The NHL comes to its senses and lets players participate in the 2022 Winter Olympics in Beijing: The Winter Olympics are five weeks away and some of the best athletes in the sport will not be participating. The NHL owners made the decision to not release its players for the 2018 Olympics in Pyeonchang, South Korea last year despite disagreement from players and fans.

The decision ended a run of five Olympiads where the best men’s hockey players in the world determined who the best is in the best way possible — through competition instead of conjecture.

Many have speculated the NBA season is a fait accompli and we’re all wasting our time with the 82-game regular season. I disagree, which is why I’m looking forward to the NBA Playoffs.

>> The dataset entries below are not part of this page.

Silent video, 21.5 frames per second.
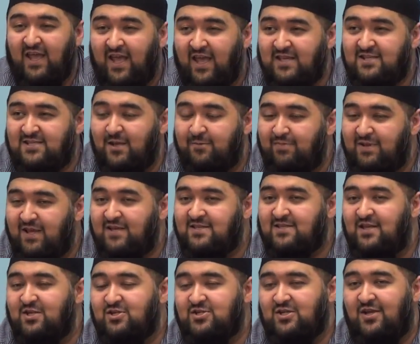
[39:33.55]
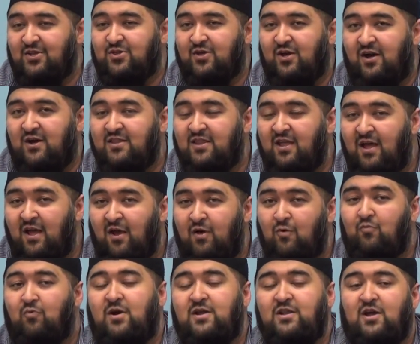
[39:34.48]
is Iblis and Shaitan
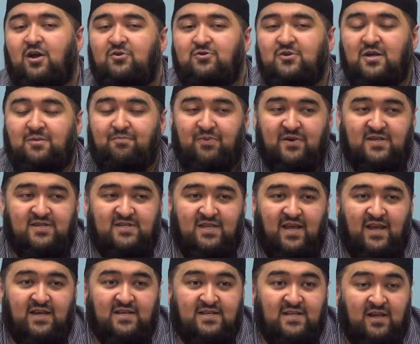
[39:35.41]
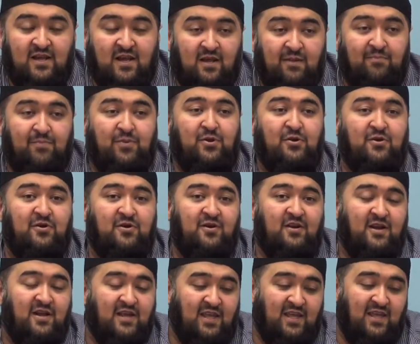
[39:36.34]
100%
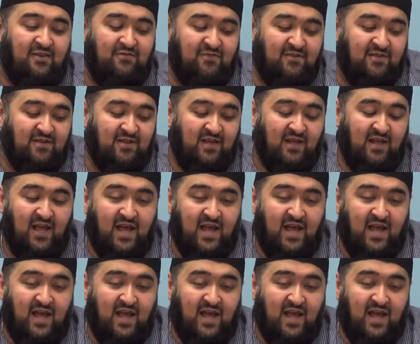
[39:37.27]
pure evil?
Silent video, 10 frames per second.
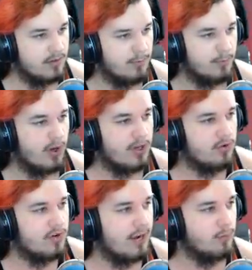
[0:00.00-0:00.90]
The boy
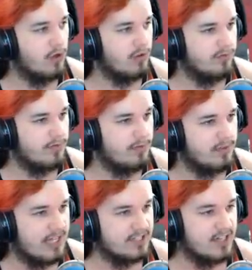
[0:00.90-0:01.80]
who cried
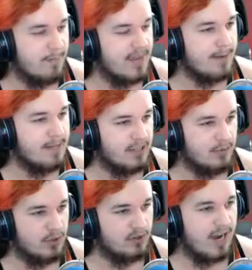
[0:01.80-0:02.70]
wolf. That's not me. I'm not the
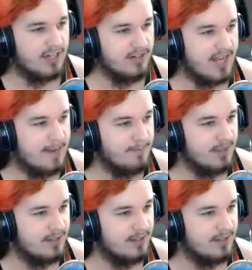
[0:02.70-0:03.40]
one who cried your name.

LeBron James will continue his assault on the NBA record book: No one in the history of the sport has ever appeared in the NBA Finals for nine straight years. James will do something neither Bill Russell, nor Michael Jordan can claim if he can pilot Cleveland back to June. He played more minutes during the 2017 calendar year than any point of his career; but, the 33-year-old is shooting higher than ever from the field, the free throw line and creating more points than for his team than he ever has. And, by the way, sometime this season he will become the seventh person in NBA history to score 30,000 points.

LeBron may be the King, but Golden State will win the crown.

The Warriors and Cavaliers will entertain us with a fourth meeting in the NBA Finals: Hopefully, everyone from both teams not only stay healthy, but remain outside of NBA Commissioner Adam Silver’s crosshairs. If that were to happen, basketball fan—and even those who are not—will be in for a treat this June.

The final point has less to deal with sports and more with how they are presented. There are so many interesting people who play, coach, officiate and administer sports.

We who cover sports, and follow athletes and teams, have to remember they are human: As annoying as it is to watch someone miss an obvious goal, the open shot, strike out in the major moment, have a brain fart in a big moment or do something that those of us who are less athletically gifted think we can do better, they are still primarily young adults in their 20s and early 30s competing in high-pressure situations.

Sports are about wonder and witnessing the unexpected, not material for the next viral meme.